Das Licht, was heute mit den Bibelworten des Sonntags angesprochen wird, ist kein wie auch immer besinnliches Pillepalle, sondern wir reden heute über das Eingemachte des Lebens und des Glaubens. Und wenn ich Euch frage, wer in Eurem Leben ein "Kind des Lichtes" war oder ist, dann rede ich von Menschen, die Euch ganz Wesentliches zum Vorschein gebracht haben oder dies immer wieder tun. Licht als Symbol ist ja heute leider verkommen zu einem atmosphärischen Platzhalter. Wir müssen übrigens insgesamt sehr auf unsere Symbole aufpassen, nicht nur auf das Licht. Viele Symbole stehen in der Gefahr, verloren zu gehen, weil sie immer mehr für Belanglosigkeiten und Sentimentalitäten stehen. Aber der Glaube an den Gott, der in Christus diese Welt aufsucht, bleibt nicht bei Belanglosigkeiten und Sentimentalitäten, das ist keine Wohlfühlreligion, die sich der Schärfe, der Herausforderung und der Dunkelheit des Lebens nicht stellt, sondern lediglich eine schöne Oase im Leben darstellt, in die wir uns immer wieder zurückziehen können.

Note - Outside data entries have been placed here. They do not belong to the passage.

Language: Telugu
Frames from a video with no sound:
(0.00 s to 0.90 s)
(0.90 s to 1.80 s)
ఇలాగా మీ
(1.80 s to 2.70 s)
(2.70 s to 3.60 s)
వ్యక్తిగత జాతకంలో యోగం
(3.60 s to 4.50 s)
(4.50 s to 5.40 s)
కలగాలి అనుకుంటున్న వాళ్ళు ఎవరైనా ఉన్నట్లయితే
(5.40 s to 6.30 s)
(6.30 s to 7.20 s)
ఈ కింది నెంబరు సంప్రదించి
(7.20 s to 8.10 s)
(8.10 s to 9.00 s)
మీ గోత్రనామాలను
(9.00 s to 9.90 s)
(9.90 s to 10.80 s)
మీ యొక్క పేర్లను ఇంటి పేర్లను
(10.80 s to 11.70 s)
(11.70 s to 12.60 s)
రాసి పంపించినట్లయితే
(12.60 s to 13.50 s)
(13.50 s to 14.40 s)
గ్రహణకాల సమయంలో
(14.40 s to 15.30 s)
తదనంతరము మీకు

Das mag den einen Tag das richtige sein, sich zurückziehen, Abstand vom Alltag gewinnen, Schönes und Erholendes zu gestalten und zu feiern. Aber was ist morgen und was ist übermorgen und was ist, wenn wir in schwere See geraten? Was ist wenn uns die letzten Fragen gestellt werden, die Fragen nach Sterben und nach Tod, nach dem, was denn aus uns wird, wenn wir es nicht mehr in der Hand haben? Diesen Fragen will sich der Glaube an Christus stellen. Fragen die oftmals zunächst keine Antworten finden können, weil es keine schnellen und einfachen Antworten auf diese Fragen gibt.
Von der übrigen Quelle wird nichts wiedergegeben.